What to work on: Exactly the lines below starting at the line with "[00:00:00.00 to 00:00:01.07]" and ending at the line with "Transcript: So overall, I" are wanted, with both ends included. Leave out the pictures and add no other lines.

::::::::

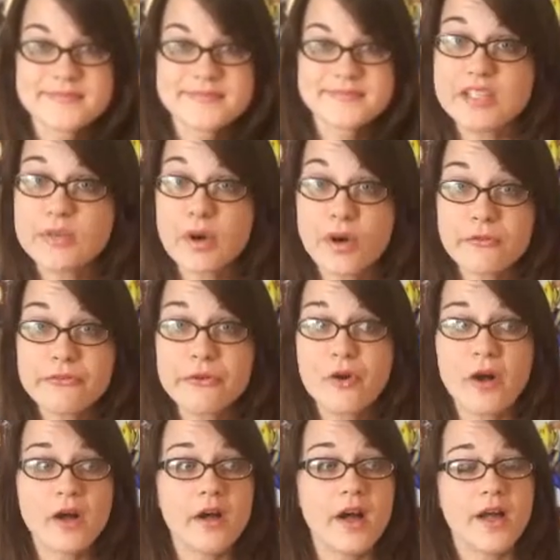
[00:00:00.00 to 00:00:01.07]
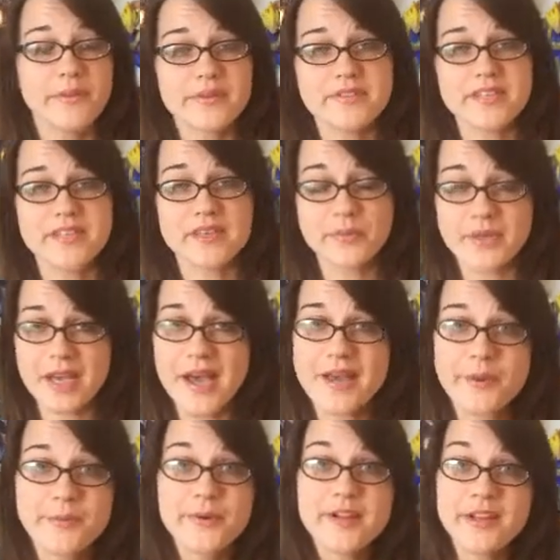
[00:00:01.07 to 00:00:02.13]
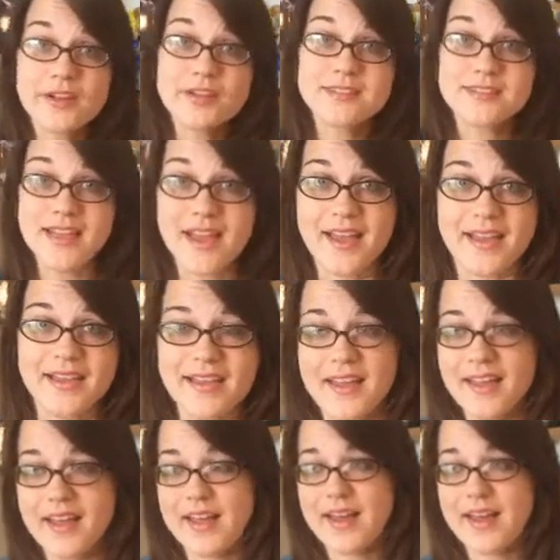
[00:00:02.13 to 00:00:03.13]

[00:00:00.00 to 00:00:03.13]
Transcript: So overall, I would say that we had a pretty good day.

::::::::

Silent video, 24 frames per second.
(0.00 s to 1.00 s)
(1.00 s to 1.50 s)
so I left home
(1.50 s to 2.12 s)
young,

::::::::

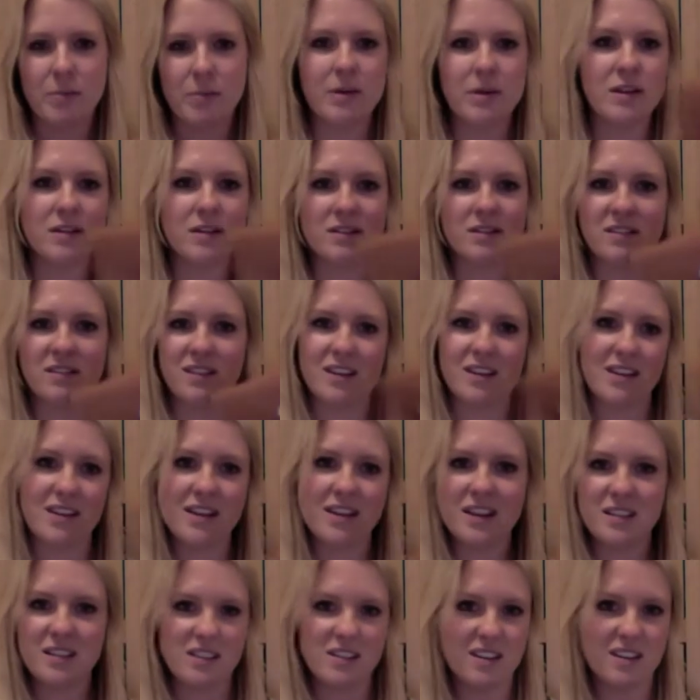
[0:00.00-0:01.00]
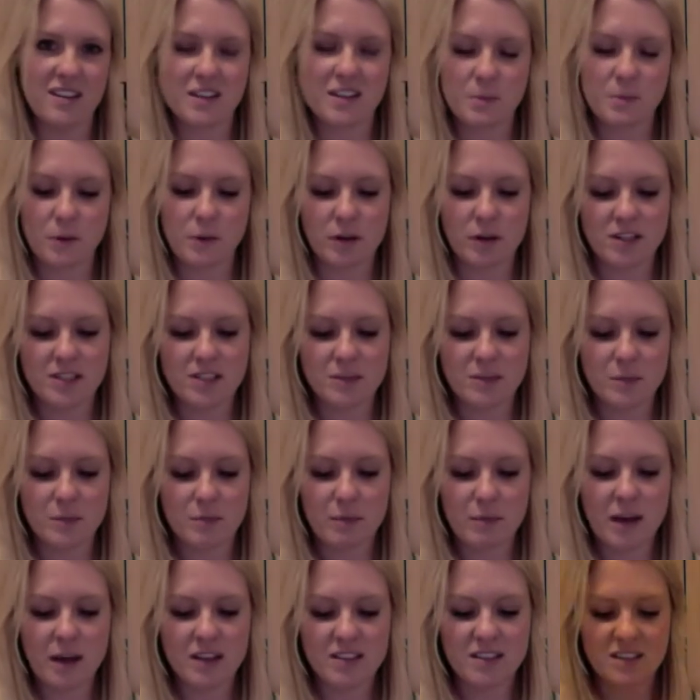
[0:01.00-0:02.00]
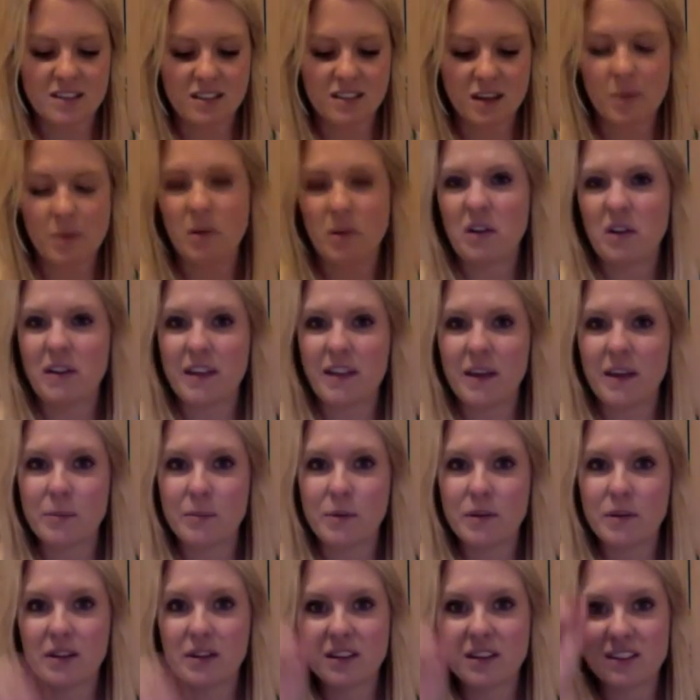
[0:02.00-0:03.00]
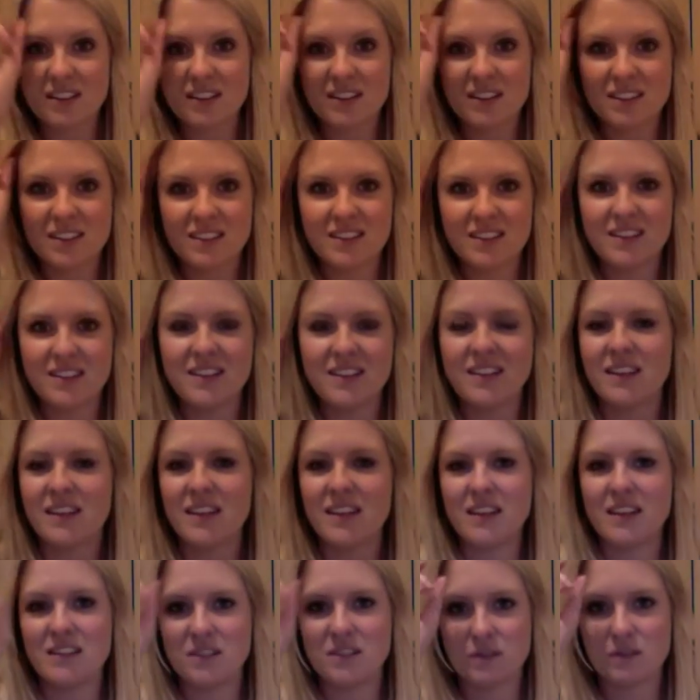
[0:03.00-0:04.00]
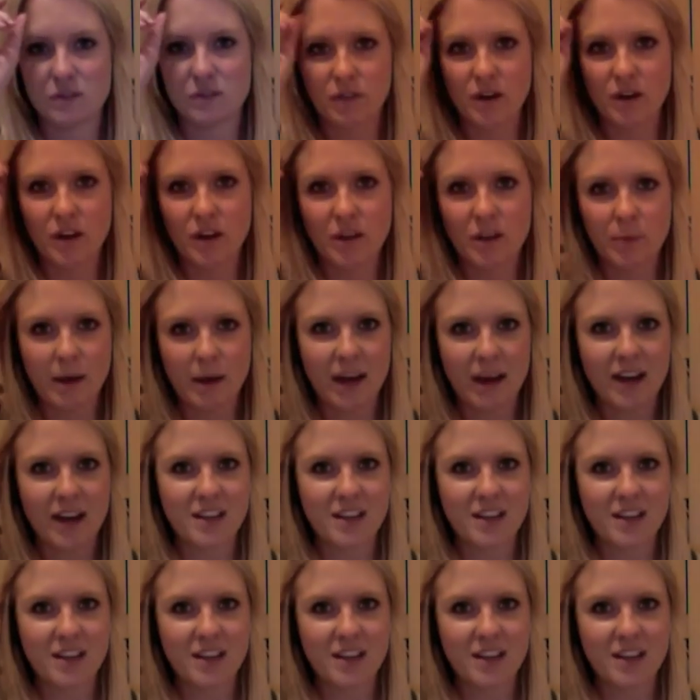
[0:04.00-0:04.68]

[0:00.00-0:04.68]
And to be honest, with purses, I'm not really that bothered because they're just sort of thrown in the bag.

::::::::

Result for this task:
[00:00:00.00 to 00:00:01.07]
[00:00:01.07 to 00:00:02.13]
[00:00:02.13 to 00:00:03.13]

[00:00:00.00 to 00:00:03.13]
Transcript: So overall, I would say that we had a pretty good day.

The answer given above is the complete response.